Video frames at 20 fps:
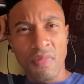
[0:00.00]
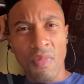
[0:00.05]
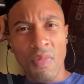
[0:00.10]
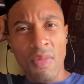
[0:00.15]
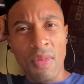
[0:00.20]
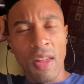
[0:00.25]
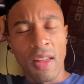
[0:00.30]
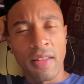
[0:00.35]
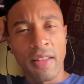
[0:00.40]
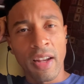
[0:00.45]

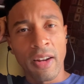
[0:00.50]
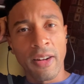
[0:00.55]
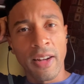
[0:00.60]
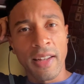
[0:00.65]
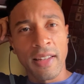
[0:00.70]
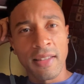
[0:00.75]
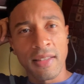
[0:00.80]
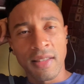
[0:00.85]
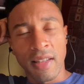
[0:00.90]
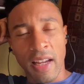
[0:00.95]
there
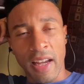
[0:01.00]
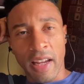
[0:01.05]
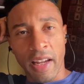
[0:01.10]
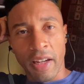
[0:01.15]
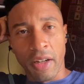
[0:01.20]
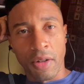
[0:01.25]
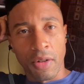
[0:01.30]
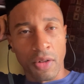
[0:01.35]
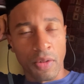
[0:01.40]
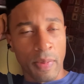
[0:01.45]
is a
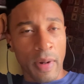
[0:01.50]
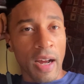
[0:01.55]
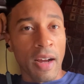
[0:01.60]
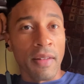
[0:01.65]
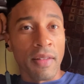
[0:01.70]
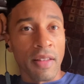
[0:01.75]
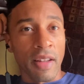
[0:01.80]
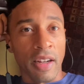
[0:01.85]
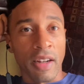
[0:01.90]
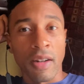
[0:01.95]
group
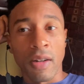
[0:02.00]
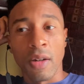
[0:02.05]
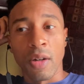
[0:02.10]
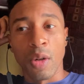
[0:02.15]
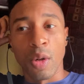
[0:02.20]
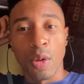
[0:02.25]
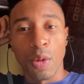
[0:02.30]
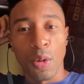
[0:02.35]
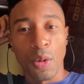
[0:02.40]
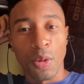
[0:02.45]
out there
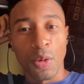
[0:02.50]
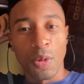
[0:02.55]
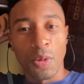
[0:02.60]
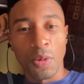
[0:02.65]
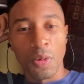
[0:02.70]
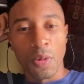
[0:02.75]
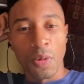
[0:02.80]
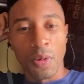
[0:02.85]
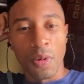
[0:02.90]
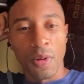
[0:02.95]

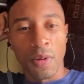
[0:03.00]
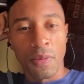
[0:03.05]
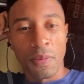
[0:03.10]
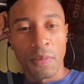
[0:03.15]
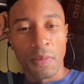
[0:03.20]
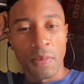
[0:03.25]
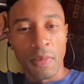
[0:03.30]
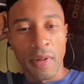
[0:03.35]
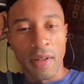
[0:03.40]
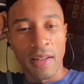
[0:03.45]
who
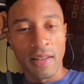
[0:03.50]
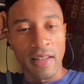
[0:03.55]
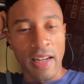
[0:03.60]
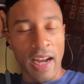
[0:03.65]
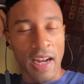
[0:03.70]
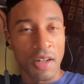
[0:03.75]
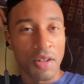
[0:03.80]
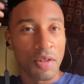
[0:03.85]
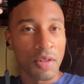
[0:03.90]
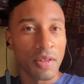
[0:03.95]
is
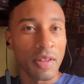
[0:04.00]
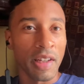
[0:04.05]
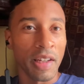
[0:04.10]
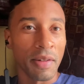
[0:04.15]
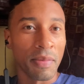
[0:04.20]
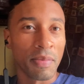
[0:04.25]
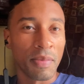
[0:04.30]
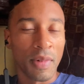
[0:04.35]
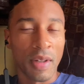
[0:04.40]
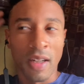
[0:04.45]

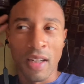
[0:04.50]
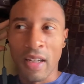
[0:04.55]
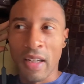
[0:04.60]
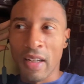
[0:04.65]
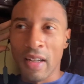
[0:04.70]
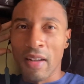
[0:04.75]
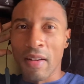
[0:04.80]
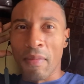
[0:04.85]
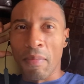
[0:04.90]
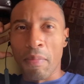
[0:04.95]
actually
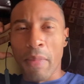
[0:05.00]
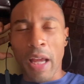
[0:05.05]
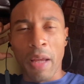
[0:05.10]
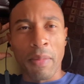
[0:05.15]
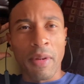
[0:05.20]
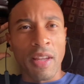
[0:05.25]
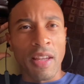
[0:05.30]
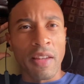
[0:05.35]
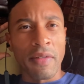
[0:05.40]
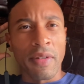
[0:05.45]

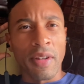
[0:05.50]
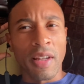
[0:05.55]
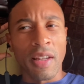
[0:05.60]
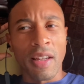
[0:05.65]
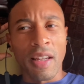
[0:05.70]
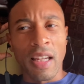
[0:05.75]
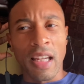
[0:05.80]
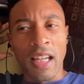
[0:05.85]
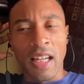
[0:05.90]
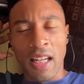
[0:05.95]
maybe
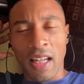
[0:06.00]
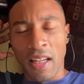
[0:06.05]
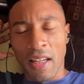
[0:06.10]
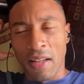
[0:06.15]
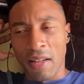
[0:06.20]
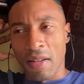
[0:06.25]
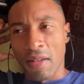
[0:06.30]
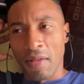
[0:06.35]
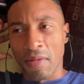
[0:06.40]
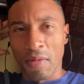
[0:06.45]
even
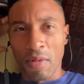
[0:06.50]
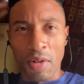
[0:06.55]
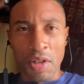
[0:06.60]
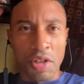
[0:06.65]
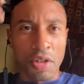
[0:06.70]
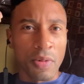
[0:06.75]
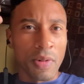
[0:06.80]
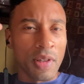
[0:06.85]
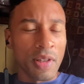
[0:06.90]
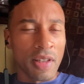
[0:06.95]
eating
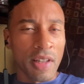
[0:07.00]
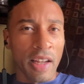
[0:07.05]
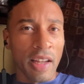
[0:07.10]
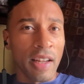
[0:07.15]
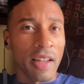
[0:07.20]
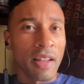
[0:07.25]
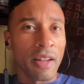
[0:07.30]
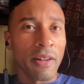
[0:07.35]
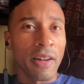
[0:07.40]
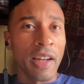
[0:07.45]
what you would
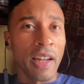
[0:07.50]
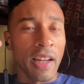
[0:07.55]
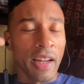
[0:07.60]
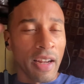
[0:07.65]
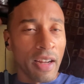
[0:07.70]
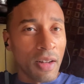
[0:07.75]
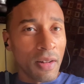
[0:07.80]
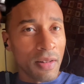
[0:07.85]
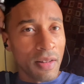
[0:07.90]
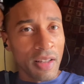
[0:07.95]
say they're eating
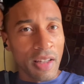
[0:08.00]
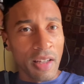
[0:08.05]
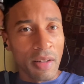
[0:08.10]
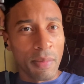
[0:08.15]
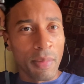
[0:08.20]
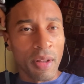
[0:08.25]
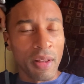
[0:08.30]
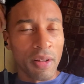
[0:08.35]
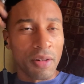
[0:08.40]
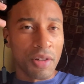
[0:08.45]
healthy,
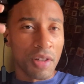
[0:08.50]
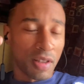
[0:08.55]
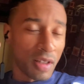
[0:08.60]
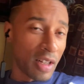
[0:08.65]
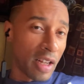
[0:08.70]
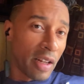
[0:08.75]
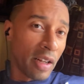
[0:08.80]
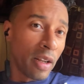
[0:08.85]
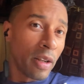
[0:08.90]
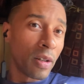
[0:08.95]
but they're just
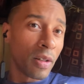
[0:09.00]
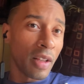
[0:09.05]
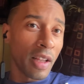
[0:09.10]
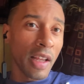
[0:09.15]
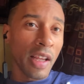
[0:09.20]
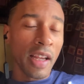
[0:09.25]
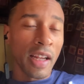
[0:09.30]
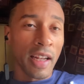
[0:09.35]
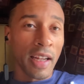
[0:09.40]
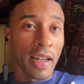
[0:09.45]
not nearly eating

.....

**EXERCISE OBJECTIVE:** With all pictures omitted, repeat every record above word for word.

**EXERCISE ANSWER:**
Video frames at 20 fps:
[0:00.00]
[0:00.05]
[0:00.10]
[0:00.15]
[0:00.20]
[0:00.25]
[0:00.30]
[0:00.35]
[0:00.40]
[0:00.45]

[0:00.50]
[0:00.55]
[0:00.60]
[0:00.65]
[0:00.70]
[0:00.75]
[0:00.80]
[0:00.85]
[0:00.90]
[0:00.95]
there
[0:01.00]
[0:01.05]
[0:01.10]
[0:01.15]
[0:01.20]
[0:01.25]
[0:01.30]
[0:01.35]
[0:01.40]
[0:01.45]
is a
[0:01.50]
[0:01.55]
[0:01.60]
[0:01.65]
[0:01.70]
[0:01.75]
[0:01.80]
[0:01.85]
[0:01.90]
[0:01.95]
group
[0:02.00]
[0:02.05]
[0:02.10]
[0:02.15]
[0:02.20]
[0:02.25]
[0:02.30]
[0:02.35]
[0:02.40]
[0:02.45]
out there
[0:02.50]
[0:02.55]
[0:02.60]
[0:02.65]
[0:02.70]
[0:02.75]
[0:02.80]
[0:02.85]
[0:02.90]
[0:02.95]

[0:03.00]
[0:03.05]
[0:03.10]
[0:03.15]
[0:03.20]
[0:03.25]
[0:03.30]
[0:03.35]
[0:03.40]
[0:03.45]
who
[0:03.50]
[0:03.55]
[0:03.60]
[0:03.65]
[0:03.70]
[0:03.75]
[0:03.80]
[0:03.85]
[0:03.90]
[0:03.95]
is
[0:04.00]
[0:04.05]
[0:04.10]
[0:04.15]
[0:04.20]
[0:04.25]
[0:04.30]
[0:04.35]
[0:04.40]
[0:04.45]

[0:04.50]
[0:04.55]
[0:04.60]
[0:04.65]
[0:04.70]
[0:04.75]
[0:04.80]
[0:04.85]
[0:04.90]
[0:04.95]
actually
[0:05.00]
[0:05.05]
[0:05.10]
[0:05.15]
[0:05.20]
[0:05.25]
[0:05.30]
[0:05.35]
[0:05.40]
[0:05.45]

[0:05.50]
[0:05.55]
[0:05.60]
[0:05.65]
[0:05.70]
[0:05.75]
[0:05.80]
[0:05.85]
[0:05.90]
[0:05.95]
maybe
[0:06.00]
[0:06.05]
[0:06.10]
[0:06.15]
[0:06.20]
[0:06.25]
[0:06.30]
[0:06.35]
[0:06.40]
[0:06.45]
even
[0:06.50]
[0:06.55]
[0:06.60]
[0:06.65]
[0:06.70]
[0:06.75]
[0:06.80]
[0:06.85]
[0:06.90]
[0:06.95]
eating
[0:07.00]
[0:07.05]
[0:07.10]
[0:07.15]
[0:07.20]
[0:07.25]
[0:07.30]
[0:07.35]
[0:07.40]
[0:07.45]
what you would
[0:07.50]
[0:07.55]
[0:07.60]
[0:07.65]
[0:07.70]
[0:07.75]
[0:07.80]
[0:07.85]
[0:07.90]
[0:07.95]
say they're eating
[0:08.00]
[0:08.05]
[0:08.10]
[0:08.15]
[0:08.20]
[0:08.25]
[0:08.30]
[0:08.35]
[0:08.40]
[0:08.45]
healthy,
[0:08.50]
[0:08.55]
[0:08.60]
[0:08.65]
[0:08.70]
[0:08.75]
[0:08.80]
[0:08.85]
[0:08.90]
[0:08.95]
but they're just
[0:09.00]
[0:09.05]
[0:09.10]
[0:09.15]
[0:09.20]
[0:09.25]
[0:09.30]
[0:09.35]
[0:09.40]
[0:09.45]
not nearly eating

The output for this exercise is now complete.